Io ero un “semplice” candidato nel municipio 8 ove ero residente.
Una serata elettorale come tante io, ovviamente, giacca e cravatta come “protocollo detta”.
Si avvicina un amico e mi fa: vuoi venire a salutare il presidente?
Io tentenno – non lo nascondo, mi vergognavo un po’ – lo seguo entro in una stanza.
Presenti lui, il presidente, Maria Stella Gelmini, il mio amico ed un altro paio di persone.
Presidente lui è Massimiliano Baglioni è uno dei candidati del nostro schieramento, dice il mio amico.
Il presidente mi stringe la mano mi saluta e con un sorriso smagliante mi chiede:
Cosa pensa di me?
Ed io, mai avuti peli sulla lingua, rispondo:
Presidente non mi è particolarmente simpatico, lo ammetto, ma apprezzo in Lei quella Follia che ci unisce in Erasmo da Rotterdam.
Sorride si gira verso la Gelmini e dice:
Mary segna il numero di questo ragazzo, mi piace perché dice ciò che pensa.
Si toglie lo stemma di Forza Italia che aveva sulla giacca e lo appende sulla mia.
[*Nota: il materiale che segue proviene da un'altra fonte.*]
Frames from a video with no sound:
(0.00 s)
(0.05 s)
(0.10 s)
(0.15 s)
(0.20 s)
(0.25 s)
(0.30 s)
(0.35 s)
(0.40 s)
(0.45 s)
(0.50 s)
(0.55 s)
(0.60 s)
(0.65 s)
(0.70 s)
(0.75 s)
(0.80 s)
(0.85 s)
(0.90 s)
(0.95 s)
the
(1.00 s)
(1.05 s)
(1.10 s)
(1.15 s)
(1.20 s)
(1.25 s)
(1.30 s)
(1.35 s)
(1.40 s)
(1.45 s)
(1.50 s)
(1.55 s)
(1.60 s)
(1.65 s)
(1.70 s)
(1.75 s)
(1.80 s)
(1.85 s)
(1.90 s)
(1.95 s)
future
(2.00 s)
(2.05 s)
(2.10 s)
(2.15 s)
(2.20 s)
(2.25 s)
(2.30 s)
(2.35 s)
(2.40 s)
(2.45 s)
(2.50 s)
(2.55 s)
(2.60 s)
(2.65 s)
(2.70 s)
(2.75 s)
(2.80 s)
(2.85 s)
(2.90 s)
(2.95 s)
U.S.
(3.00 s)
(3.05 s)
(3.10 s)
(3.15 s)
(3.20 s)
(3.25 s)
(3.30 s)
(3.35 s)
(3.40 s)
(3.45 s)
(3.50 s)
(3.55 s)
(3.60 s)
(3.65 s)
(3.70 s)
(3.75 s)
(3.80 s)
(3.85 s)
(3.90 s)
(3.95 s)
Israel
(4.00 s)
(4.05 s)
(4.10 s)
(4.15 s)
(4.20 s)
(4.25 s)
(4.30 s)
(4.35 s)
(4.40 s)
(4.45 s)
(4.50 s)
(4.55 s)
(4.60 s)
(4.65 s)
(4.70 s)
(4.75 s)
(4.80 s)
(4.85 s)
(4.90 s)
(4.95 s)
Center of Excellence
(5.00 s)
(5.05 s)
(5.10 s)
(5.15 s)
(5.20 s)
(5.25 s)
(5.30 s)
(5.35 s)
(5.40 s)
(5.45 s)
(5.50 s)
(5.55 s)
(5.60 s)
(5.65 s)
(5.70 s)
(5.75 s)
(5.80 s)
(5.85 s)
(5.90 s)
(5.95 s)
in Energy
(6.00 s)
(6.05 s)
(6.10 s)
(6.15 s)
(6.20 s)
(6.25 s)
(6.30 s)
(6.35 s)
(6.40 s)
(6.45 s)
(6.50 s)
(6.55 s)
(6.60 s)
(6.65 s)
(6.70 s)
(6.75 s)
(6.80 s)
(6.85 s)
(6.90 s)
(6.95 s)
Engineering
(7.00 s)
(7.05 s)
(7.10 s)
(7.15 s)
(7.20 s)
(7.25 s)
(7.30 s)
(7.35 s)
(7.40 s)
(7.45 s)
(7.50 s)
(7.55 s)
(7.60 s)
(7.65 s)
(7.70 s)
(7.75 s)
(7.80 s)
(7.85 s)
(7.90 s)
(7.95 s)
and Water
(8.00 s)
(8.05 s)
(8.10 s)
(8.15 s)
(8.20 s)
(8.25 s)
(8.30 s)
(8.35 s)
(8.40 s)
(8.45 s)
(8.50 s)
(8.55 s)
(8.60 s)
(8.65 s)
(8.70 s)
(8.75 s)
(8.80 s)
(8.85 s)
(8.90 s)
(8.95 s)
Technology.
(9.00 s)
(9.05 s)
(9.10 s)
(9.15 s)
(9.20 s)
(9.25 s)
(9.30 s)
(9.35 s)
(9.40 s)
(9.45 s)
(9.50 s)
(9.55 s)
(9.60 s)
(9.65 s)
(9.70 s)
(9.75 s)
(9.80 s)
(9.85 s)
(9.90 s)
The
Non lo nascondo: sono diventato rosso.

Oggi, ad un anno dalla morte di Silvio Berlusconi riapro il cassetto della mia memoria per ricordare questo italiano che ha fatto della Follia un impero economico, una fede calcistica, una galassia di telecomunicazioni.
Conservo con cura quella spilla simbolo di  un sogno, simbolo di libertà.
Grazie ancora, presidente, ma si ricordi: non mi è, ancora oggi, simpatico.